[Data items]
▼

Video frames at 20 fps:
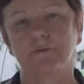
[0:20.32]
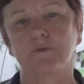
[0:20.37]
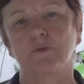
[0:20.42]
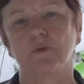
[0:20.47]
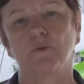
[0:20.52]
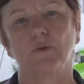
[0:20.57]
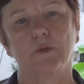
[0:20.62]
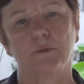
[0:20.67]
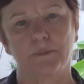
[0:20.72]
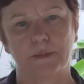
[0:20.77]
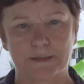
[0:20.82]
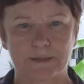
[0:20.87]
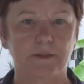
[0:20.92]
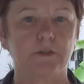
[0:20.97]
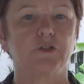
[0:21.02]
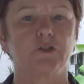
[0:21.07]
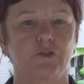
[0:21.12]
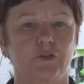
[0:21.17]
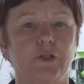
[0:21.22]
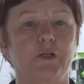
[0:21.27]
estou há
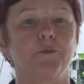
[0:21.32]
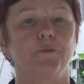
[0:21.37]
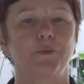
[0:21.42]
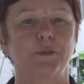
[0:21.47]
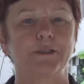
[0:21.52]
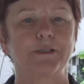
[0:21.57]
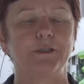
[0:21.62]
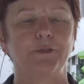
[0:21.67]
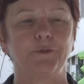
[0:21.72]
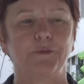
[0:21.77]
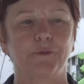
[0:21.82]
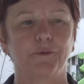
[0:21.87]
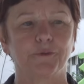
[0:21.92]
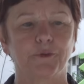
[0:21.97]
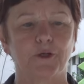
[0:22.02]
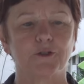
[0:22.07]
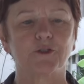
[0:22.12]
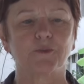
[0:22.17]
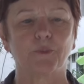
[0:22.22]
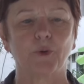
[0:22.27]
bastante tempo aqui no
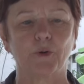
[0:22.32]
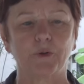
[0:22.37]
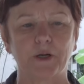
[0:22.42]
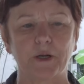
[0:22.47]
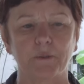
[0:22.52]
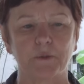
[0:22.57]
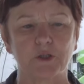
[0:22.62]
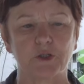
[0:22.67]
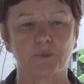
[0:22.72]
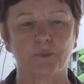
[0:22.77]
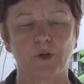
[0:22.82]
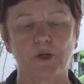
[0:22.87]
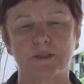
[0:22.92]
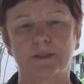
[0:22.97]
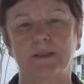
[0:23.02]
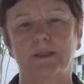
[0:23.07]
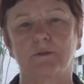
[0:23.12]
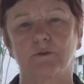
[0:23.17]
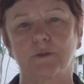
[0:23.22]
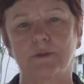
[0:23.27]
nosso programa de
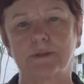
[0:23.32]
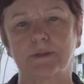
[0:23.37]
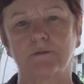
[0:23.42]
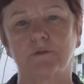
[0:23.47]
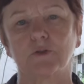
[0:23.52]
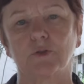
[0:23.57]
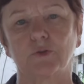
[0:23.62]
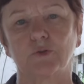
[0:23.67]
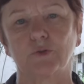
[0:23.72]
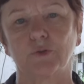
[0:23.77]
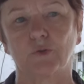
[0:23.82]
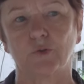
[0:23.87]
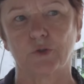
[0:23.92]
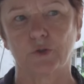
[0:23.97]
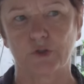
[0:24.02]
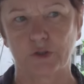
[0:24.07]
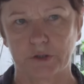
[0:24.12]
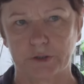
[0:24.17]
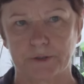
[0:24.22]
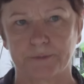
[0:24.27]
pós-graduação em
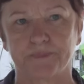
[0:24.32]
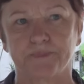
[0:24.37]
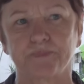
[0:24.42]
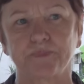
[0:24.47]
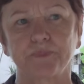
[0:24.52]
Sociologia.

▲

**What you are asked to do**
With the pictures removed, return all the entries exactly.

**Completed exercise**
Video frames at 20 fps:
[0:20.32]
[0:20.37]
[0:20.42]
[0:20.47]
[0:20.52]
[0:20.57]
[0:20.62]
[0:20.67]
[0:20.72]
[0:20.77]
[0:20.82]
[0:20.87]
[0:20.92]
[0:20.97]
[0:21.02]
[0:21.07]
[0:21.12]
[0:21.17]
[0:21.22]
[0:21.27]
estou há
[0:21.32]
[0:21.37]
[0:21.42]
[0:21.47]
[0:21.52]
[0:21.57]
[0:21.62]
[0:21.67]
[0:21.72]
[0:21.77]
[0:21.82]
[0:21.87]
[0:21.92]
[0:21.97]
[0:22.02]
[0:22.07]
[0:22.12]
[0:22.17]
[0:22.22]
[0:22.27]
bastante tempo aqui no
[0:22.32]
[0:22.37]
[0:22.42]
[0:22.47]
[0:22.52]
[0:22.57]
[0:22.62]
[0:22.67]
[0:22.72]
[0:22.77]
[0:22.82]
[0:22.87]
[0:22.92]
[0:22.97]
[0:23.02]
[0:23.07]
[0:23.12]
[0:23.17]
[0:23.22]
[0:23.27]
nosso programa de
[0:23.32]
[0:23.37]
[0:23.42]
[0:23.47]
[0:23.52]
[0:23.57]
[0:23.62]
[0:23.67]
[0:23.72]
[0:23.77]
[0:23.82]
[0:23.87]
[0:23.92]
[0:23.97]
[0:24.02]
[0:24.07]
[0:24.12]
[0:24.17]
[0:24.22]
[0:24.27]
pós-graduação em
[0:24.32]
[0:24.37]
[0:24.42]
[0:24.47]
[0:24.52]
Sociologia.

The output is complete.